I have a method that generates a MD5 hash based on the string that is passed to it:

public static string GetMD5Hash(string password)
{
byte[] data;
data = Encoding.ASCII.GetBytes(password);
MD5CryptoServiceProvider crypto = new MD5CryptoServiceProvider();
crypto.ComputeHash(data);
data = crypto.Hash;
string c = BitConverter.ToString(data);
return c;
}

The only problem with the returned string is the fact that it contains dashes and is in upper case – but there is a method that can fix that.

public static string RemoveDash (string source)
{
return source.Replace("-", string.Empty).ToLower();
}

In a regular case scenario, you could use something like this:

Console.WriteLine(RemoveDash(GetMD5Hash("YourTextHere")));

Once GetMD5Hash will have a string to return, it will be passed to RemoveDash. But there is one problem with the approach I am using here – the call itself is not flexible.

.NET Framework 3.5 came out with a new type of delegate: Func<T, TResult>, that allows you to encapsulate a method call that will follow the structure defined by the delegate. That way, as you can see the delegate itself doesn’t specify what data it should get – there are no explicit type declarations. Instead, a generic type parameter is used.

In my case, I can use Func this way:

public static Func<T, V> GetData<T,U,V>(Func<T,U> firstFunction, Func<U,V> secondFunction)
{
return n => secondFunction(firstFunction(n));
}

This will combine two other functions passed as parameters into one single call. It is important to mention that these functions can’t be any functions but rather those that abide the structure defined in the delegate.
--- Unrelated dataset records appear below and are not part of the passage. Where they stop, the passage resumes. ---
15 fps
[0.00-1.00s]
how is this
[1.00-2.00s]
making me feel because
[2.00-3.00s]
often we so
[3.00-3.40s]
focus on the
Initially, I have Func<T,V> - it will be a function that accepts a parameter of type T and will return a result of type V. GetData itself is a function that operates with three types – the same T and V, plus the U and here is why. When the first function is called, the source parameter of type T is passed to it and the result of type U is returned. Then, that result of type U is passed to the second function as a parameter and the returned result of type V is passed to the source function – that will eventually pass that result to the part of the program that invoked it.
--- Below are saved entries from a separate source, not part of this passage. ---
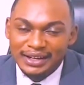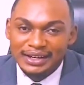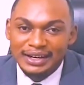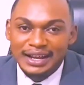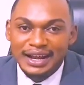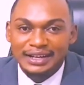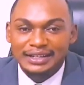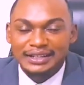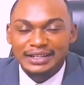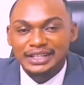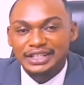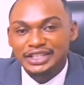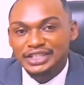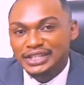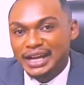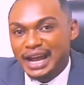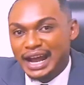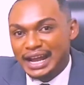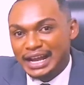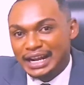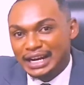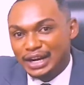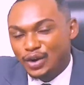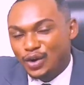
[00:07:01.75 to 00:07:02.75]
that a
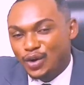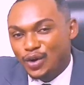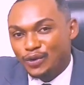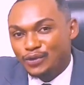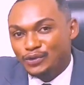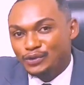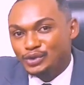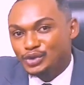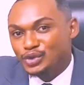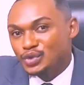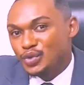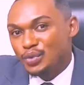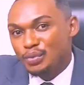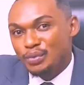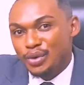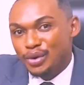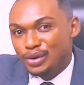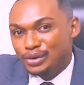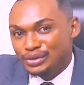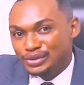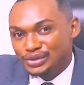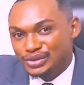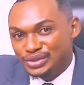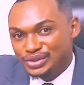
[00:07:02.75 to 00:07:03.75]
child of 2
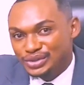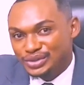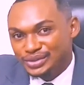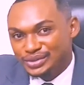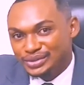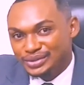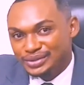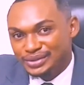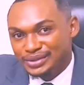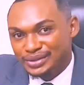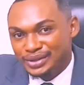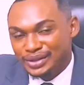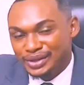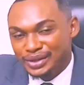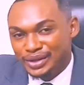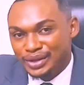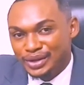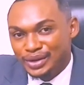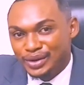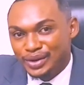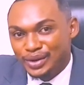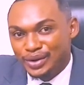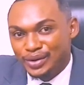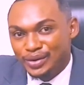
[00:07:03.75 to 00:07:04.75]
months
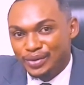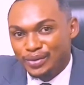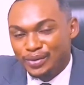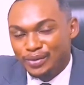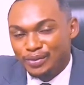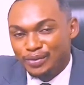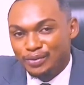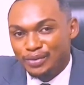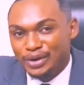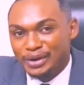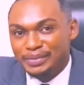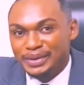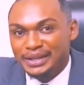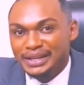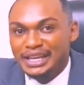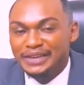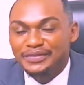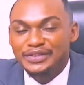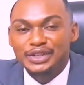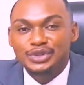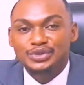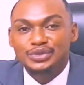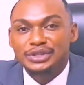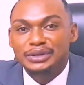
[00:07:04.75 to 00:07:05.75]
will be
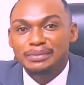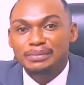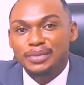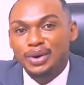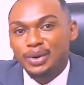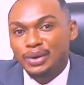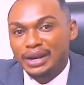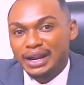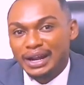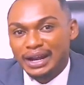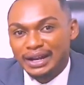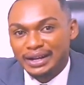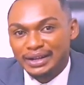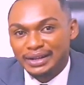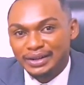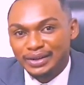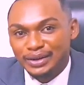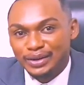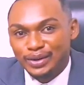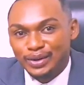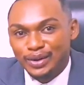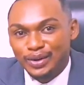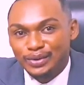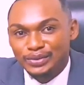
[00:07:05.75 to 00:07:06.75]
given to the mother
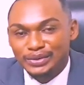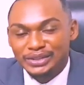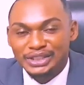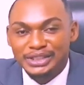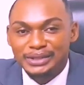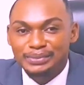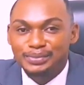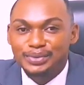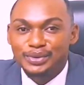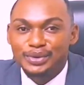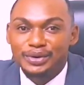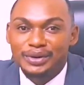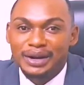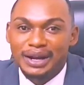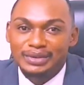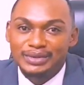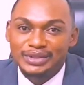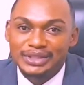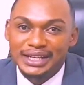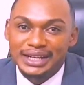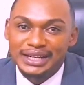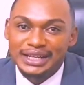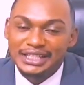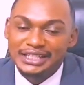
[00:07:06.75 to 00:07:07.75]
on simple
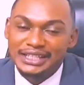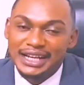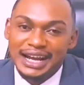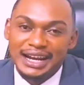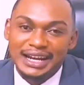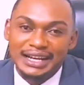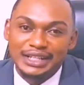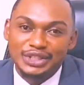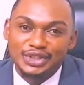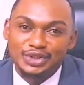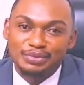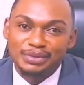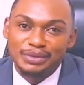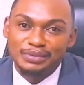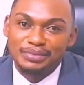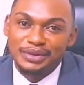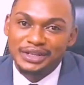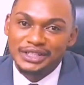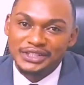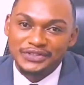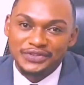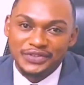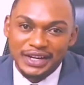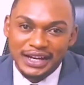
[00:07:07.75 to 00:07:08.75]
grounds that the child needs to be
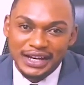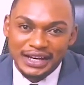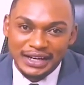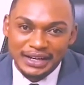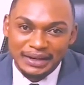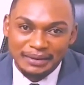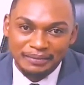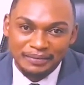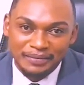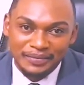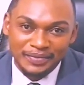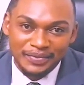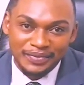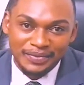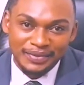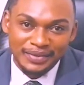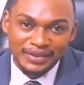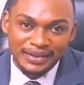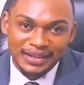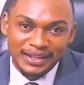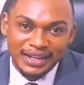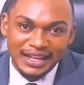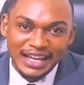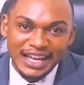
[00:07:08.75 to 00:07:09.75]
breastfed,
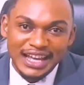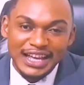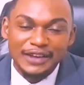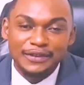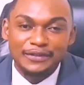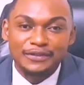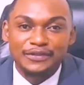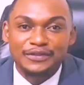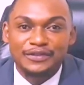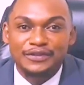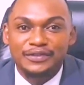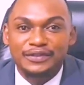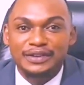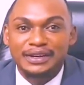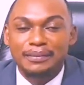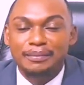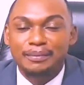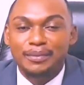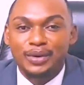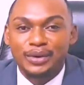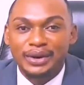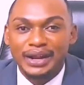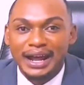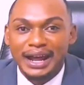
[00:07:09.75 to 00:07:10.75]
if the
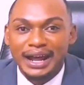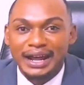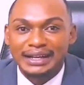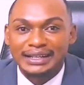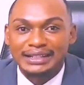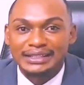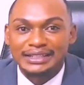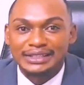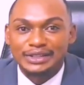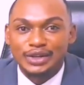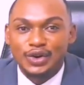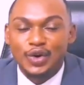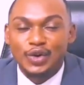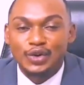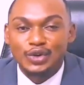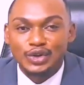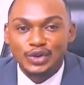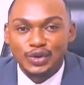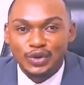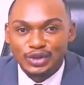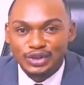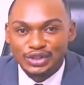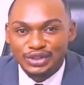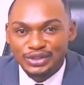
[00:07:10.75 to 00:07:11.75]
mother's
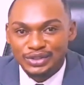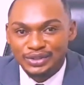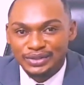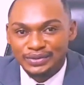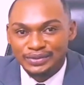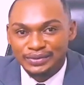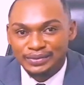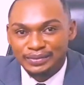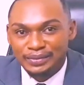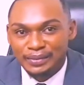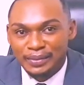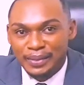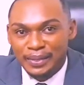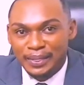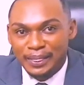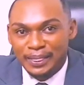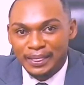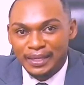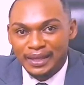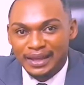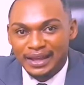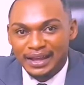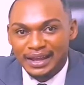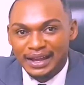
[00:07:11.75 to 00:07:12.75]
conduct
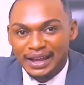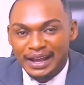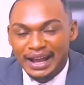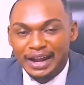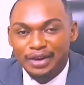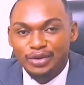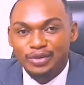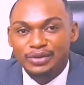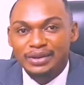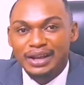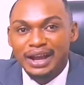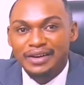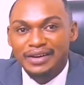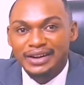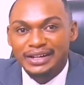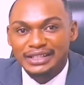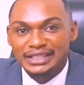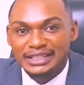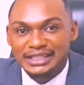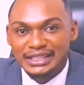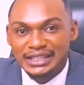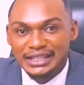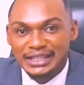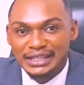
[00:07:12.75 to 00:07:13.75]
cannot
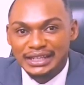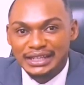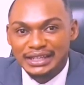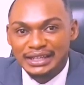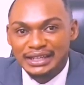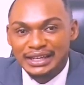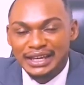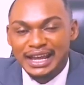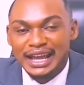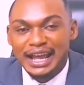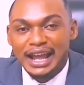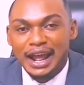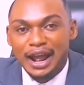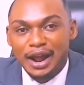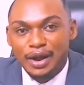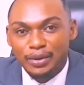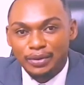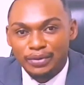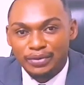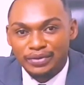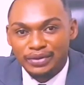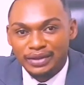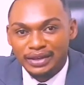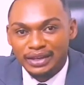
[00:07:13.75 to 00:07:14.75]
guarantee a
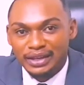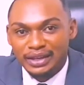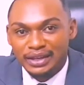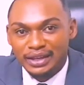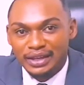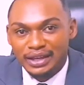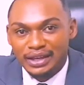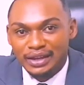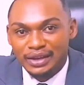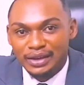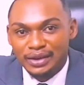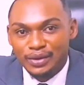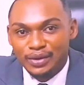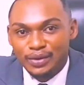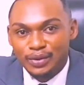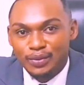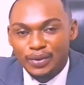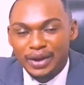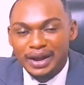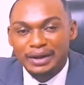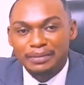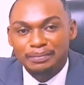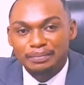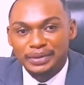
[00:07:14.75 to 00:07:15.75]
healthy
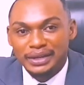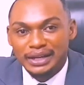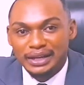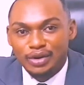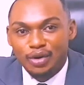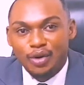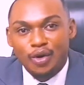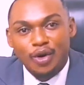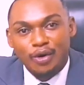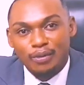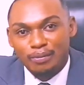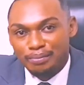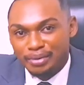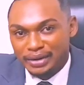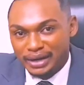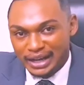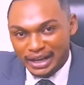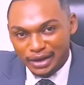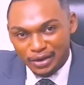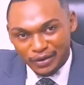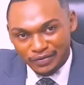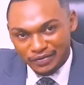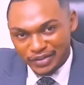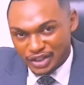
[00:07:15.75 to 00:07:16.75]
well-being or
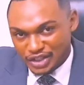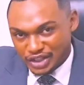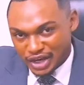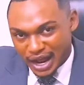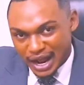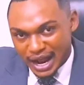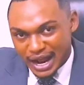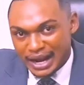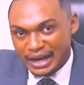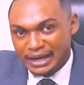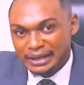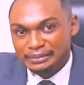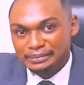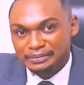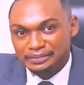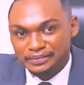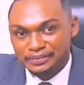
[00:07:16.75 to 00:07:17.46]
upbringing of the child.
Eventually I am taking n, that represents the passed parameter of type T and I am implementing the same nested pattern for function invoking as I did in this article before I started using Func<T,TResult>. However, with the help of Func<T, TResult> I can use the same delegate for a wide variety of other functions that are manipulating data of other types, not only string - now that could be really efficient when it comes to code flexibility and re-use.

In the application itself, I am calling GetData this way:

var result = GetData<string,string,string>(GetMD5Hash, RemoveDash)("YourTextHere");

The returned result type is automatically inferred from the pattern used in GetData - in my case this will be System.String.

Note that although I am using one parameter here, when I am using Func, I can pass as many as 16 parameters to the delegate, so for most of the cases this is more than enough.